Response curves of males (unshaded regions bounded by a dashed lines) and females (shaded regions bounded by solid lines) from two species to a sexually selected signal along an axis of trait variation. a Little overlap between preferences of males or females. b Male–male agonistic interactions may select for signal convergence. As long as female preference curves are narrower than those for males, substantial overlap in male preferences can occur without overlap in female preferences

Song learning depends on a suite of specialized regions in the songbird forebrain, found in both male and female birds, in which auditory memories are formed and stored (i.e., the song system, Nottebohm and Liu 2010; Bolhuis and Moorman 2015). Species-specific biases in the types of songs learned and ultimately preferred as adults are driven by innately determined variation in the development and regulation of genes involved in neural plasticity in these regions (Marler 1997; Adret 2004; Bolhuis and Moorman 2015). The volume of song system nuclei has been shown to correlate with male song repertoire size across species (i.e., the average number of unique songs sung, DeVoogd et al. 1993) and to the plasticity of the song learning process in the Bengalese finch and its wild progenitor, the white-rumped munia, Lonchura striata (Okanoya 2006). These results imply that the volume of song brain nuclei influences variation in the types of songs perceived by males as coming from their own species. Female songbirds also learn a range of songs that they perceive as coming from appropriate mates (Hudson and Price 2014), but the volume of the female song-learning nuclei are significantly smaller across species (Nottebohm and Arnold 1976). This difference has been suggested to lead to a less open song-learning process in females, which may underlie their stricter song preferences (Cynx 1993; Tomaszycki and Blaine 2014). A sexual difference in song learning nuclei provides a mechanism to explain the sexual difference in song preferences, even if it is likely to have evolved as a result of sexual selection for elaborated male song traits (Nottebohm and Liu 2010). A recent review by Odom et al. (2014) suggests that female singing may be much more widely prevalent in the songbirds than is commonly appreciated. An increased understanding of the function and neural substrate of female song may provide additional insight into the evolutionary basis of sex differences in song recognition.

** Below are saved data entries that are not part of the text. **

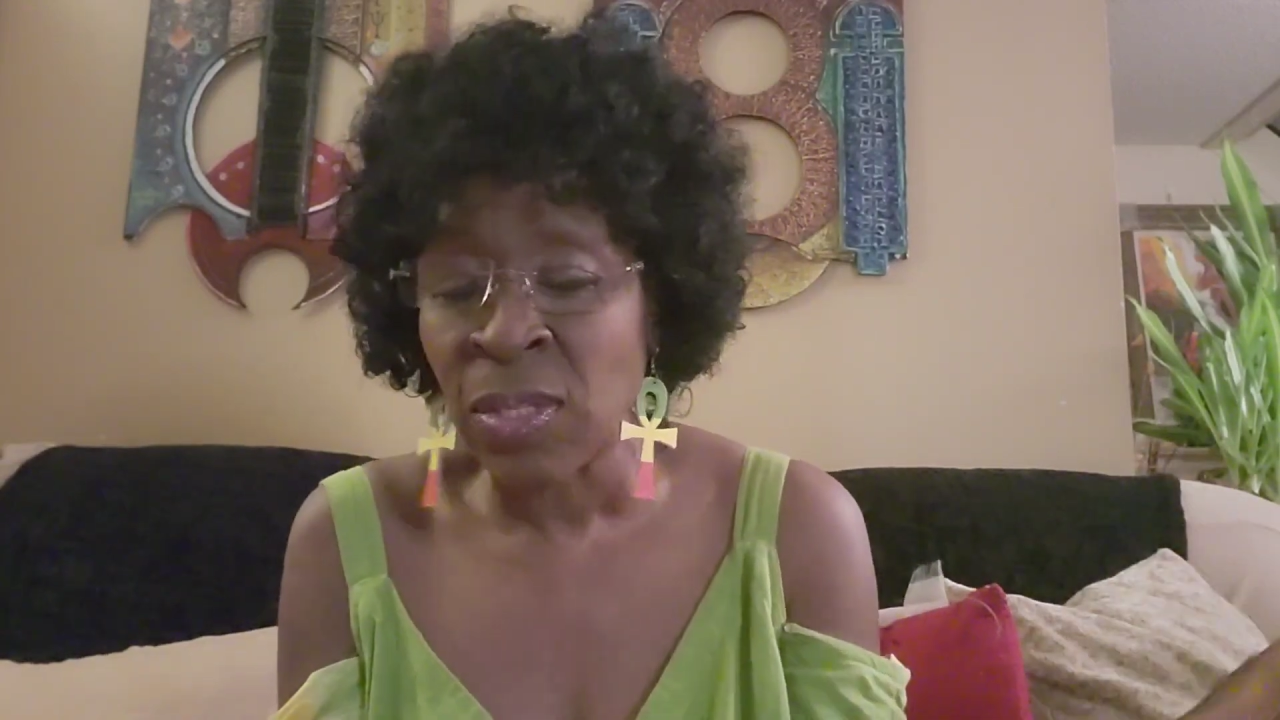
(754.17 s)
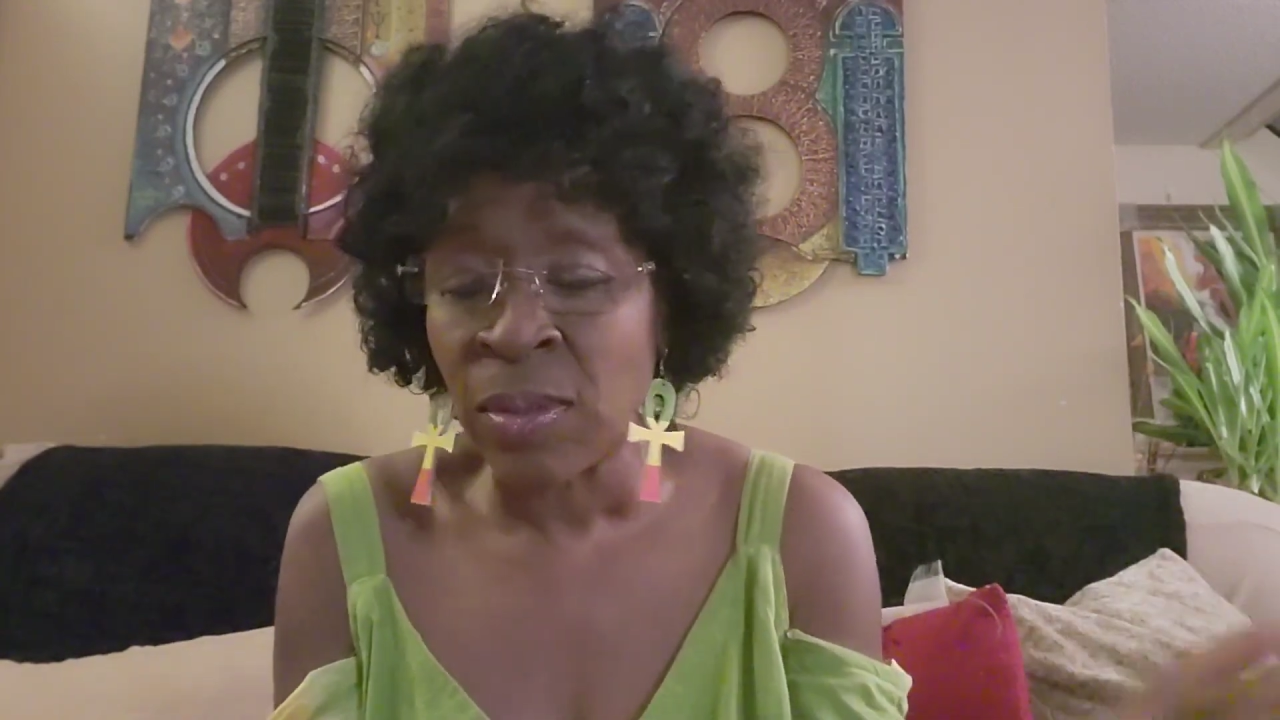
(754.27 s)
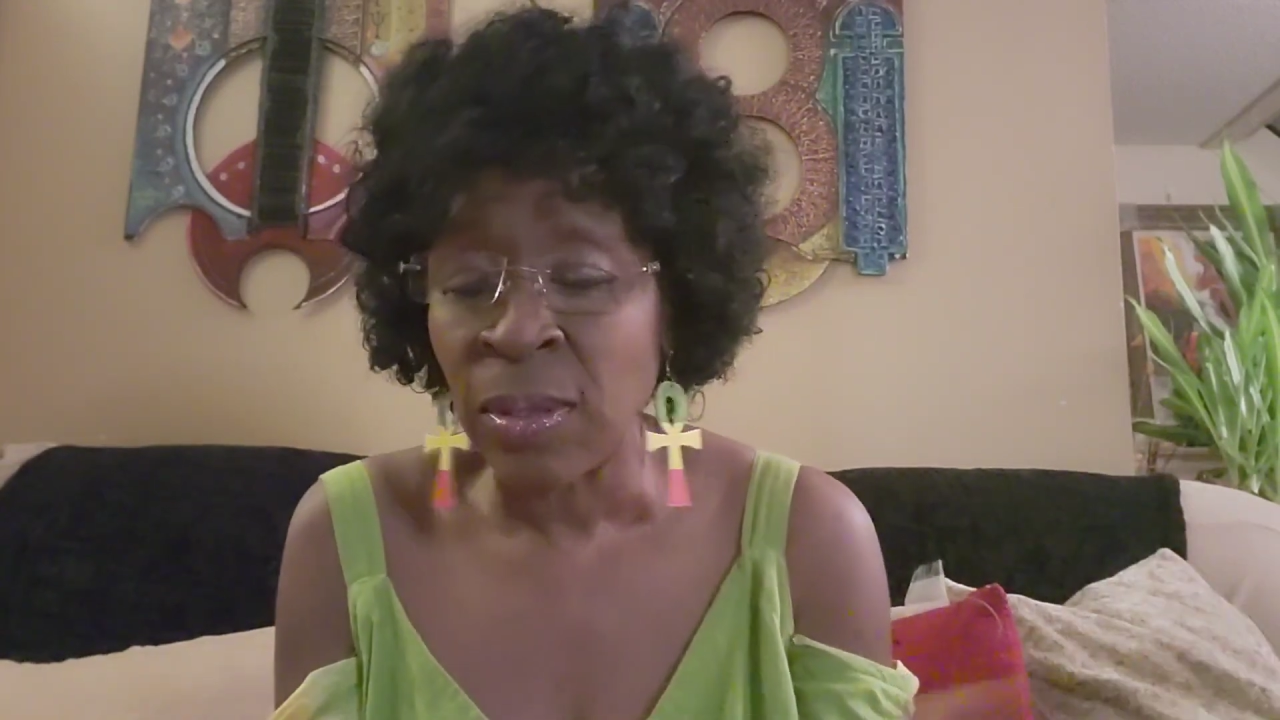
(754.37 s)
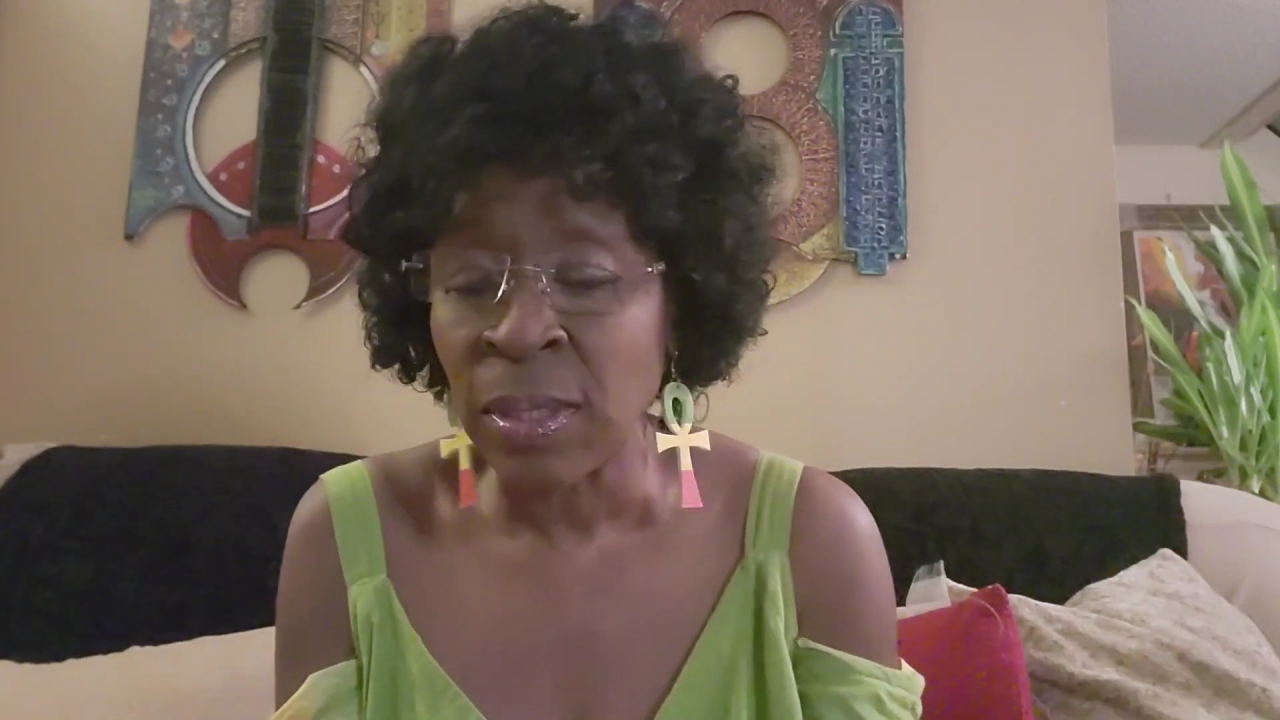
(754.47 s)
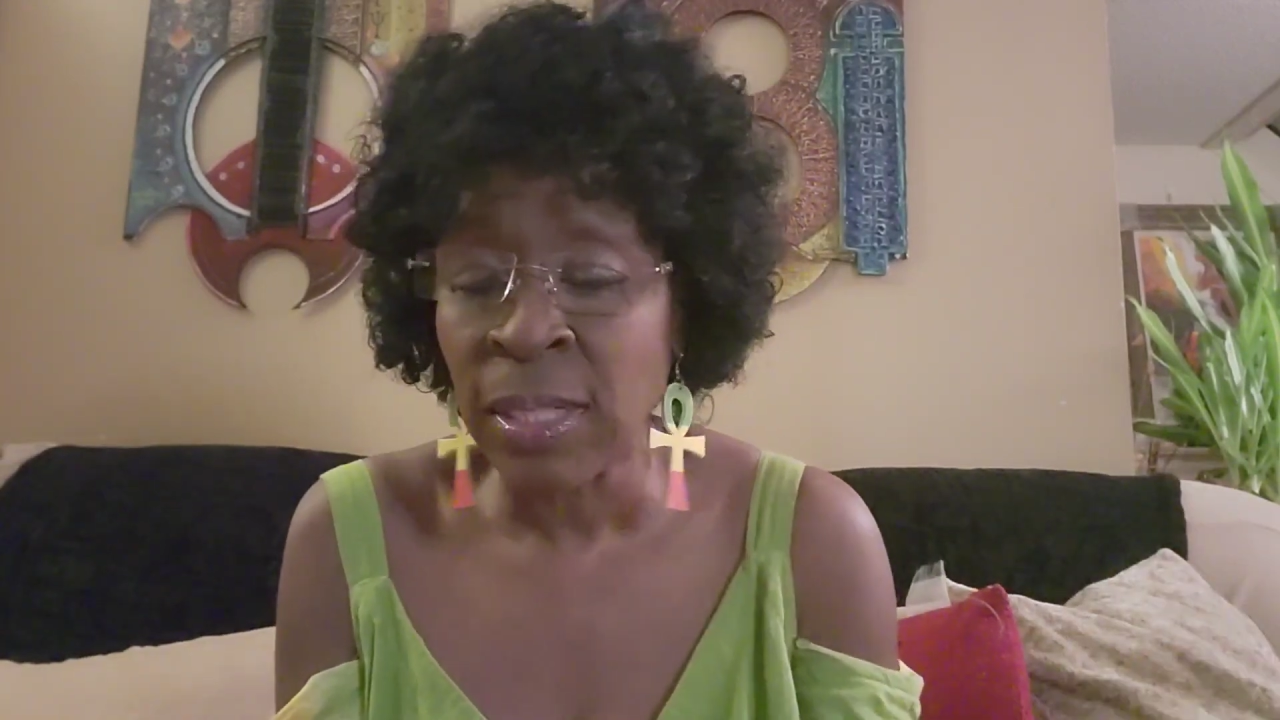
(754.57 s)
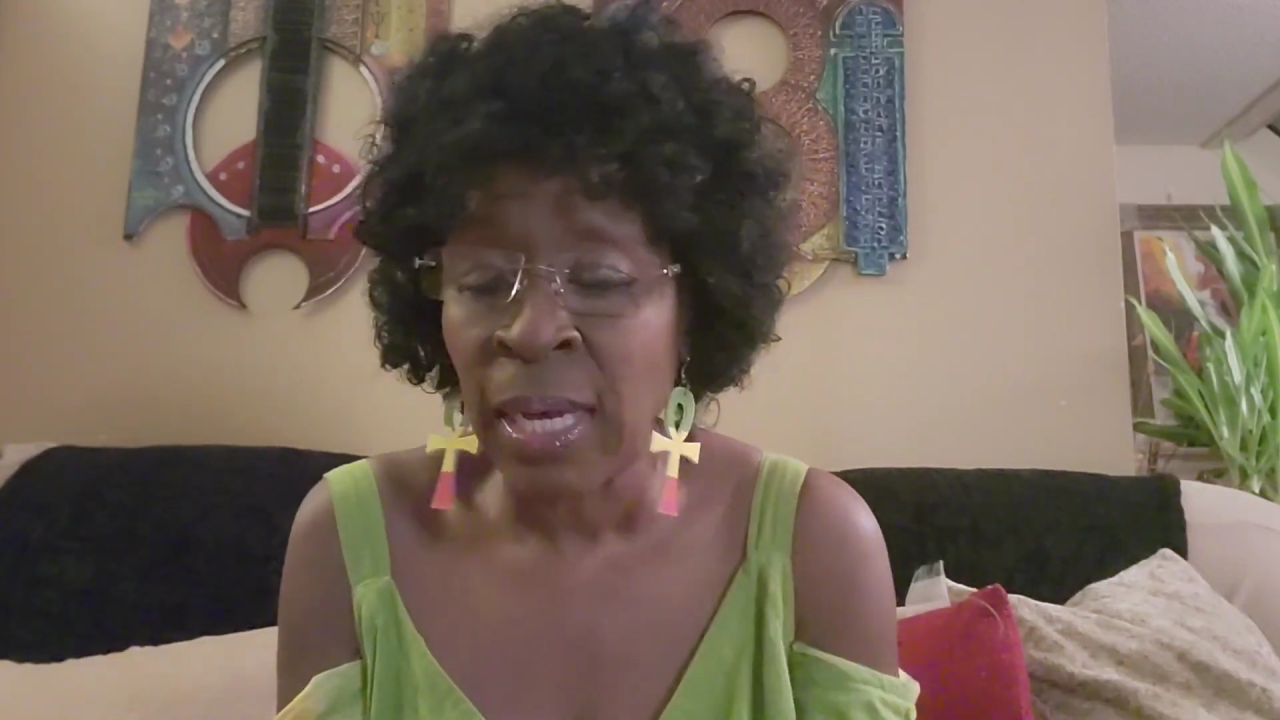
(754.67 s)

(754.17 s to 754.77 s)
songs.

I have suggested two potential mechanisms through which the tradeoffs associated with selection promoting interspecific competition and selection to reduce reproductive interference can be accommodated—multiple signal components and strict female preferences. However, it is likely that these mechanisms, as well as additional ones, act synergistically. For example, some studies have demonstrated that females pay attention to more song components than males, which may make it even easier for them to pick out and, thereby, focus on any discriminating features (Curé et al. 2012). As a result, it may be unlikely for song similarity to directly promote mixed mating, precisely because song is generally so important for mate recognition and because female preference windows are expected to rapidly become stricter in sympatry (Hudson and Price 2014). Song similarity leading to heterospecific pairing is most likely to occur in those occasions when secondary contact arises relatively quickly after speciation, in which case it may have important consequences for the outcome of species interactions (Grant and Grant 1997; Qvarnström et al. 2006). It is here that tradeoffs imposed by competitive and reproductive interference on song learning programs may promote evolutionary responses in neural structures underlying song acquisition in males and females, such as narrower or broader song preferences. Any evolutionary responses are likely to be driven by variation in the genes influencing the development and plasticity of the song system (Adret 2004; Okanoya 2006; Bolhuis and Moorman 2015), implying that understanding the evolutionary causes of reproductive and competitive interference requires an increased understanding of the neuro-genetic basis of species-specific song learning programs.